The vestibule refers to the portion of the bony labyrinth that contains the utricle and saccule. These structures are sensitive to linear acceleration, so are used as part of the balancing apparatus and to determine one’s orientation in three-dimensional space. The utricle and saccule contain modified hair cells covered with otoliths. As the body accelerates, these otoliths will resist that motion. This bends and stimulates the underlying hair cells, which send a signal to the brain.
While the utricle and saccule are sensitive to linear acceleration, the three semicircular canals are sensitive to rotational acceleration. The semicircular canals are arranged perpendicularly to each other, and each ends in a swelling called an ampulla, where hair cells are located. When the head rotates, endolymph in the semicircular canal resists this motion, bending the underlying hair cells, which send a signal to the brain.
The auditory pathways in the brain are a bit more complex than the visual pathways. Most sound information passes through the vestibulocochlear nerve to the brainstem, where it ascends to the medial geniculate nucleus (MGN) of the thalamus. From there, it projects to the auditory cortex in the temporal lobe for sound processing. Some information is also sent to the superior olive, which localizes the sound, and the inferior colliculus, which is involved in the startle reflex and helps keep the eyes fixed on a point while the head is turned (vestibulo–ocular reflex).

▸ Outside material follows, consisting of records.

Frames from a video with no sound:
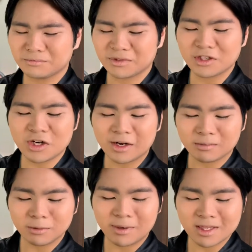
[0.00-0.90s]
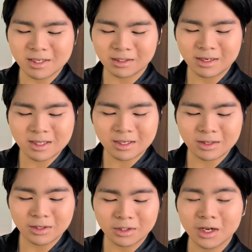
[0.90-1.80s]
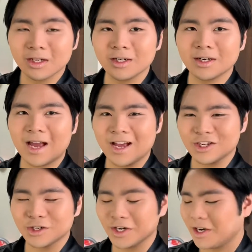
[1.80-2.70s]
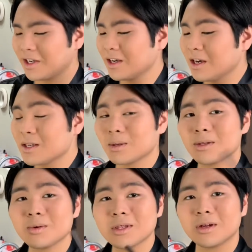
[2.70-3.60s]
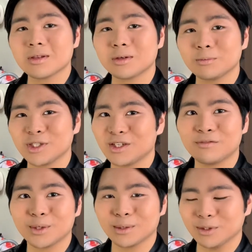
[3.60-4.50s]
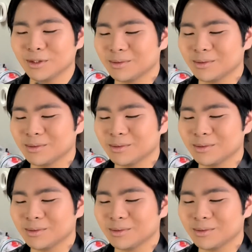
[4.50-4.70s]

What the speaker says: Detractable pencil. It's in the color ash gray. So this one's also pretty affordable.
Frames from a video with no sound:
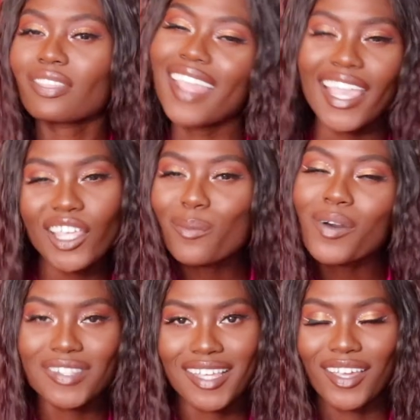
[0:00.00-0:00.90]
Thank you,
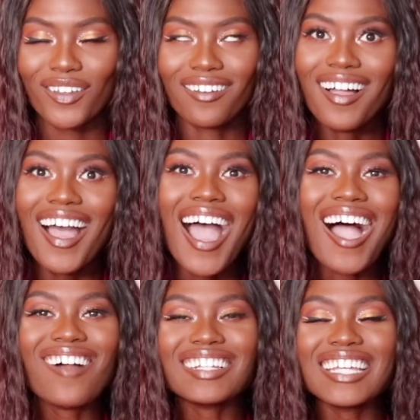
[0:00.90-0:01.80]
motorcycle.
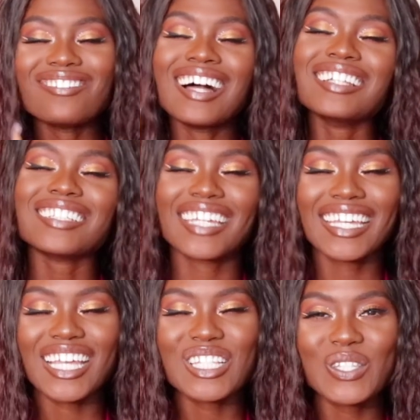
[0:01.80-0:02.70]
I will leave a
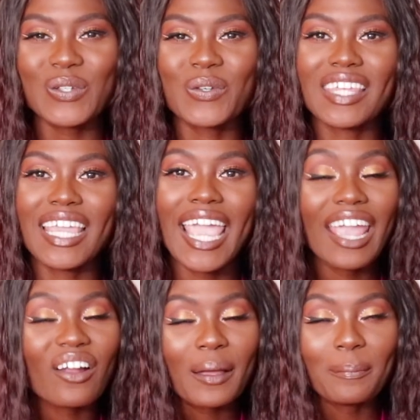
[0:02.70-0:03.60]
link to the
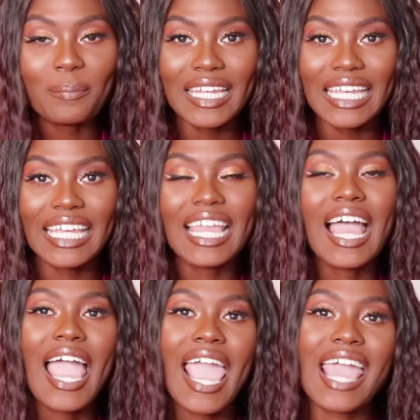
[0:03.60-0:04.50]
hair company
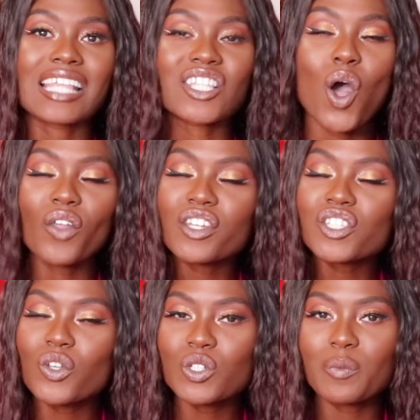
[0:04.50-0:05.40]
and all their
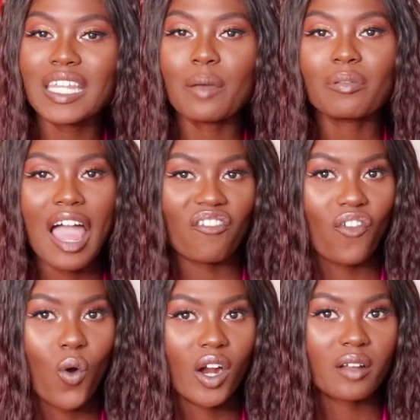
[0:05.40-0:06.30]
social media
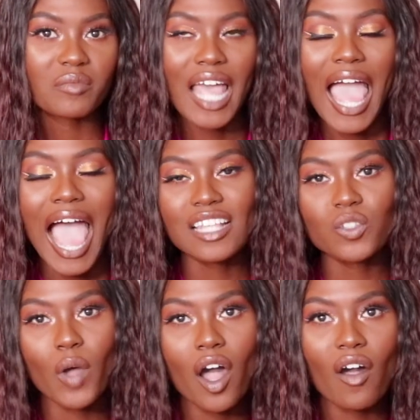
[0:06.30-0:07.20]
platforms, as
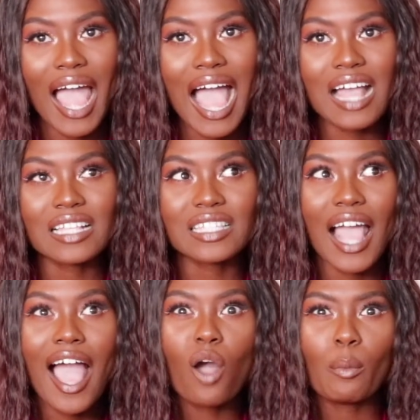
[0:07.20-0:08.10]
well as
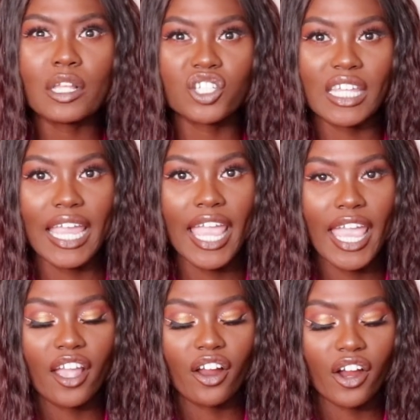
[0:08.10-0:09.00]
how much the
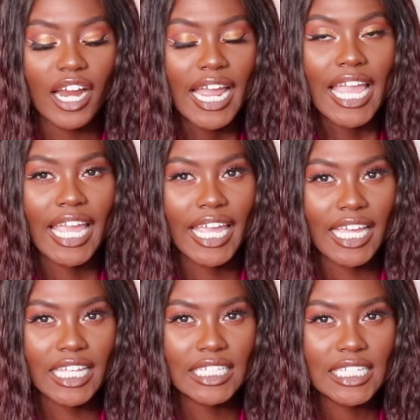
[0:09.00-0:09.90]
hair
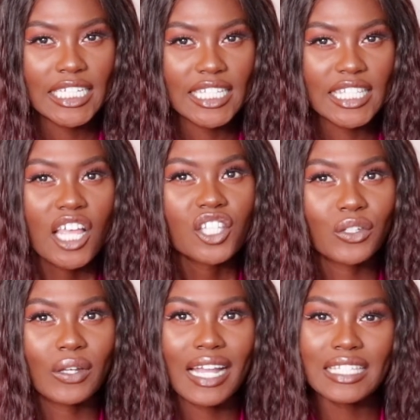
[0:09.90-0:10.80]
is, so
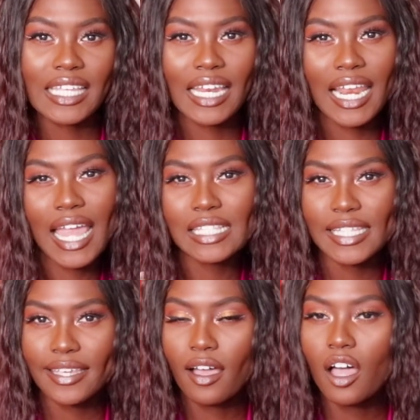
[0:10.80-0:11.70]
you guys can get an
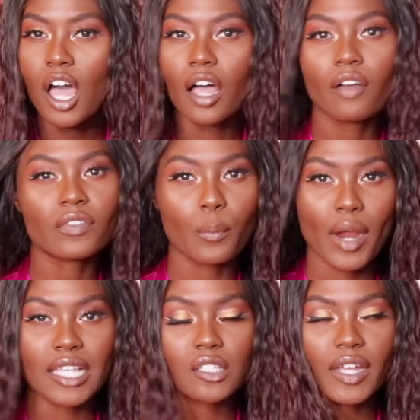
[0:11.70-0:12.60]
idea of the
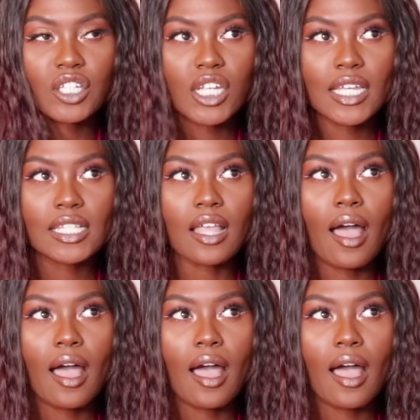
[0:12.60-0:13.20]
price ranges.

The lateral geniculate nucleus (LGN) is for light; the medial geniculate nucleus (MGN) is for music.
Hair cells are named for the long tufts of stereocilia on their top surface, shown in Figure 2.10. As vibrations reach the basilar membrane underlying the organ of Corti, the stereocilia adorning the hair cells begin to sway back and forth within the endolymph. The swaying causes the opening of ion channels, which cause a receptor potential. Certain hair cells are also directly connected to the immobile tectorial membrane; these hair cells are involved in amplifying the incoming sound.

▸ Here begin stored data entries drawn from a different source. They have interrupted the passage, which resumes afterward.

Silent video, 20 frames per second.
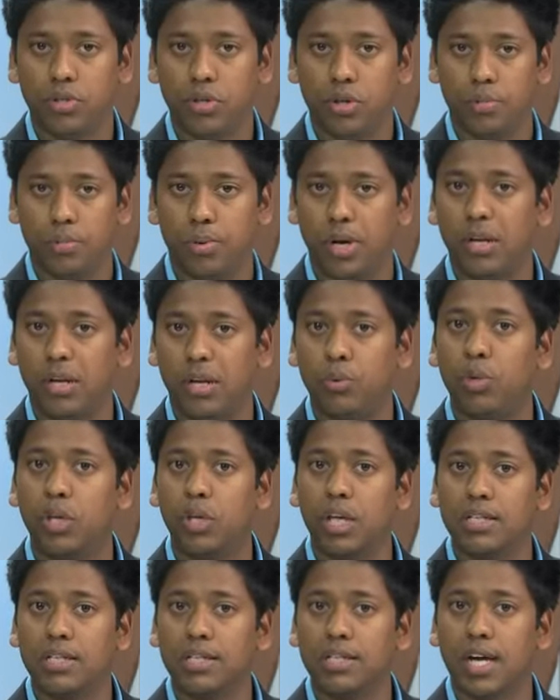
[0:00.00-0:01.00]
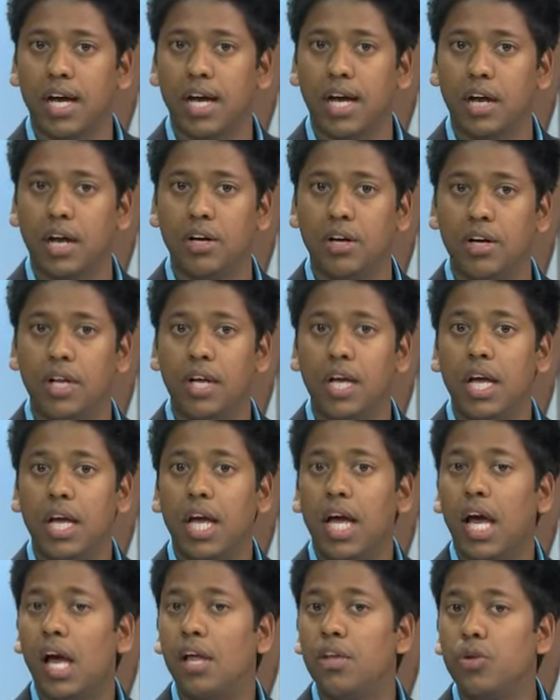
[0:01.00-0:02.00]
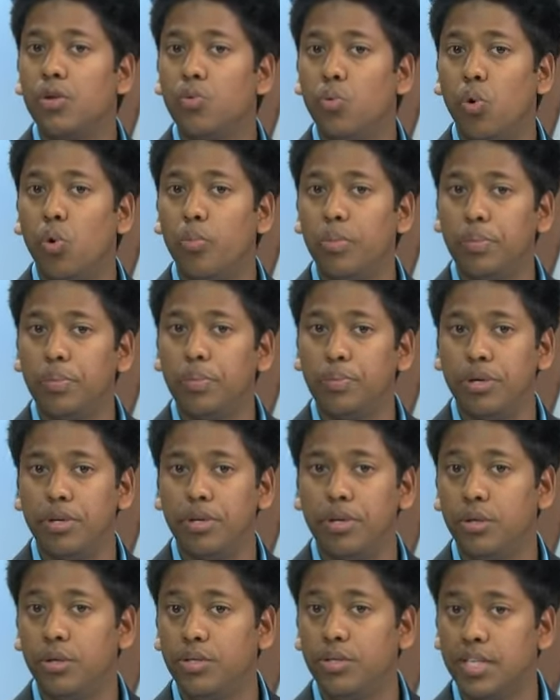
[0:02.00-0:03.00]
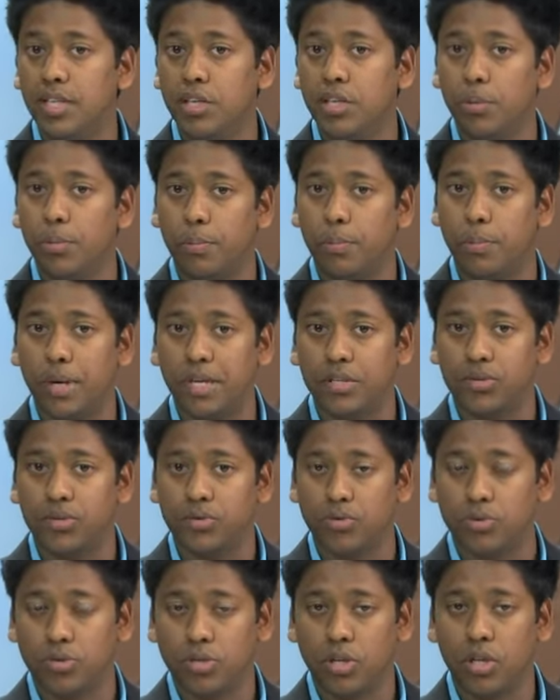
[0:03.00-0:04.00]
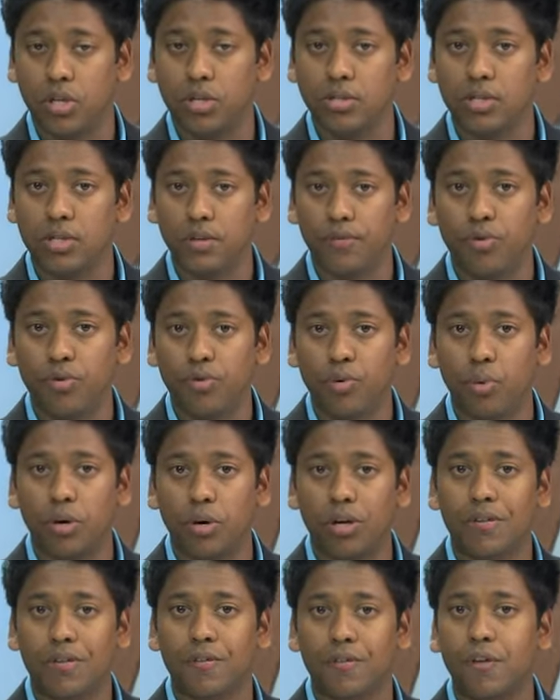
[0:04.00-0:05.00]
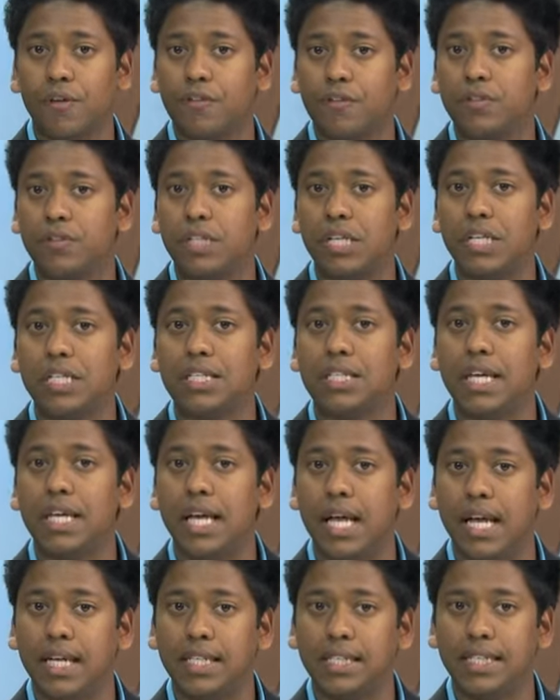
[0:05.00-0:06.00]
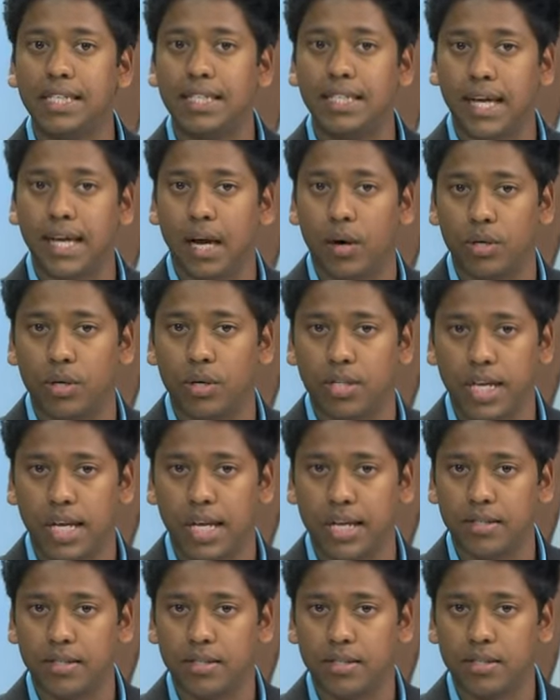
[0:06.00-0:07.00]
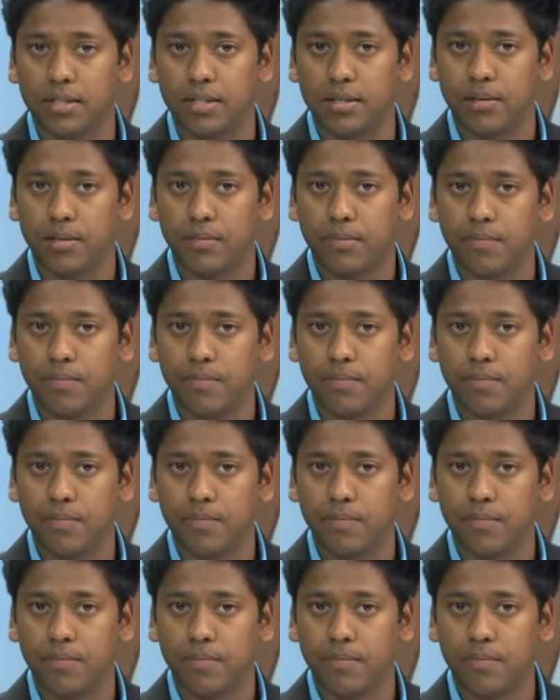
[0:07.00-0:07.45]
Your brain will get tired and you won't be producing your best results if you work 15 to 18-hour days.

The basilar membrane changes thickness depending on its location in the cochlea. The accepted theory on sound perception is place theory, which states that the location of a hair cell on the basilar membrane determines the perception of pitch when that hair cell is vibrated. The highest-frequency pitches cause vibrations of the basilar membrane very close to the oval window, whereas low-frequency pitches cause vibrations at the apex, away from the oval window. Thus, the cochlea is tonotopically organized: which hair cells are vibrating gives the brain an indication of the pitch of the sound.